Start of Data
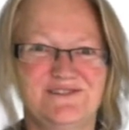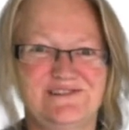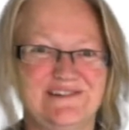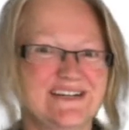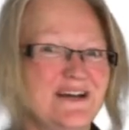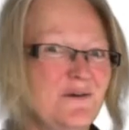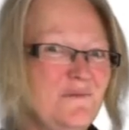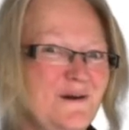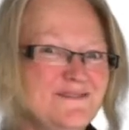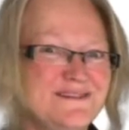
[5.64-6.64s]
Newrick.
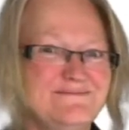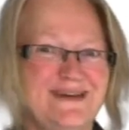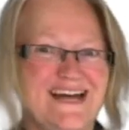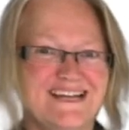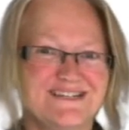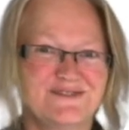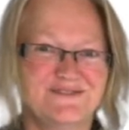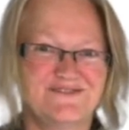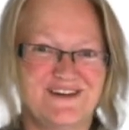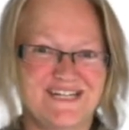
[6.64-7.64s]
Welcome back to
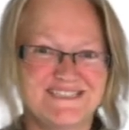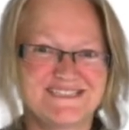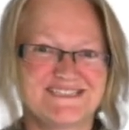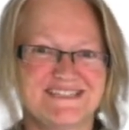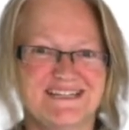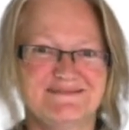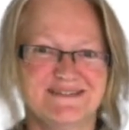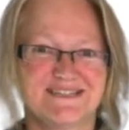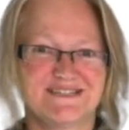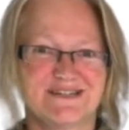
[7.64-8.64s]
Advanced
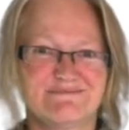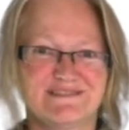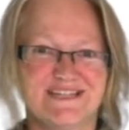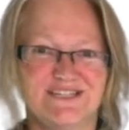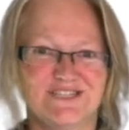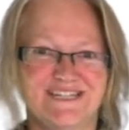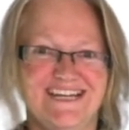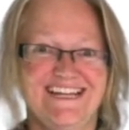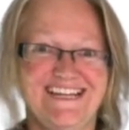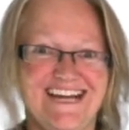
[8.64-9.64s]
Seismic Interpretation.
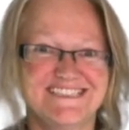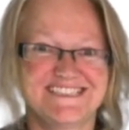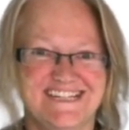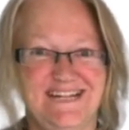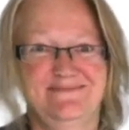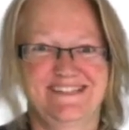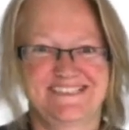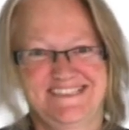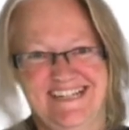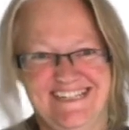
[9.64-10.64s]
Yes, I'm
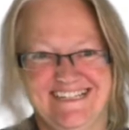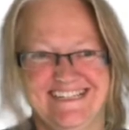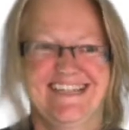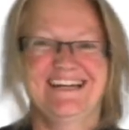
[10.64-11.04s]
excited.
End of Data
Task to complete: The entries above need to be output again in full, exactly, and without pictures.

Solution for this task:
[5.64-6.64s]
Newrick.
[6.64-7.64s]
Welcome back to
[7.64-8.64s]
Advanced
[8.64-9.64s]
Seismic Interpretation.
[9.64-10.64s]
Yes, I'm
[10.64-11.04s]
excited.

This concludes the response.